Changing Flora on the Moss

 

Tormentil growing at Myers Allotments, above Leighton Moss.

Back in the eighteenth century Leighton Moss — the North Lancashire wetland now owned by the RSPB — was known as Warton Moss. From the description given by John Lucas,  the local historian of the day,  it clearly looked very different 300 years ago.

“Almost the whole surface of this Moss is covered with Heather Ling, which in some parts of England is yet used to preserve their beer”, writes Lucas.

“In the places not covered with Ling , the Tormentilla Quadrifolia grows, in great plenty, an herb which our botanists allow is found more plentifully in this county than any other, though I fancy not in such abundance as in the mosses of the northern islands.”

In Lucas’s time some efforts had already been made to drain the Moss for agricultural use. In the nineteenth century (see blogs passim) the landowners went much further, using steam power to push the water off the land turning the peat beds into highly productive farming land.
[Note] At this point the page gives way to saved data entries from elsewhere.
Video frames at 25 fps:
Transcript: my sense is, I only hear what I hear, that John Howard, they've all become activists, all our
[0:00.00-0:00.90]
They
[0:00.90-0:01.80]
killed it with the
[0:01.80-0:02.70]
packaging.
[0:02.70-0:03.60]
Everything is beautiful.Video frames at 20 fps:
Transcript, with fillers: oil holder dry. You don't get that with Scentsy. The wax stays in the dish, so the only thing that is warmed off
But the Moss re-flooded after the first World War, and today the site boasts the largest reed-beds in northern England. It is  managed by the RSPB to provide wetland habitat for a vast range of birdlife — not to mention otters, fish and eels.

Leighton Moss today

 

Lucas is always ready with an interesting fact about the uses for local plants. He points out that the Scots sometimes used Tormental (or Tormentil) to tan leather when they couldn’t get hold of bark. And there was a veterinary use:”I remember my dear father used to get a quantity of Tormental roots in this Moss early in May or June, when the herb was in flower, of which (to the great advantage of the neighbourhood) he with a small mixture of other ingredients , compounded and gave gratis, a very successful Remedy for the Blend Water in Cattle, till then generally thought incurable.”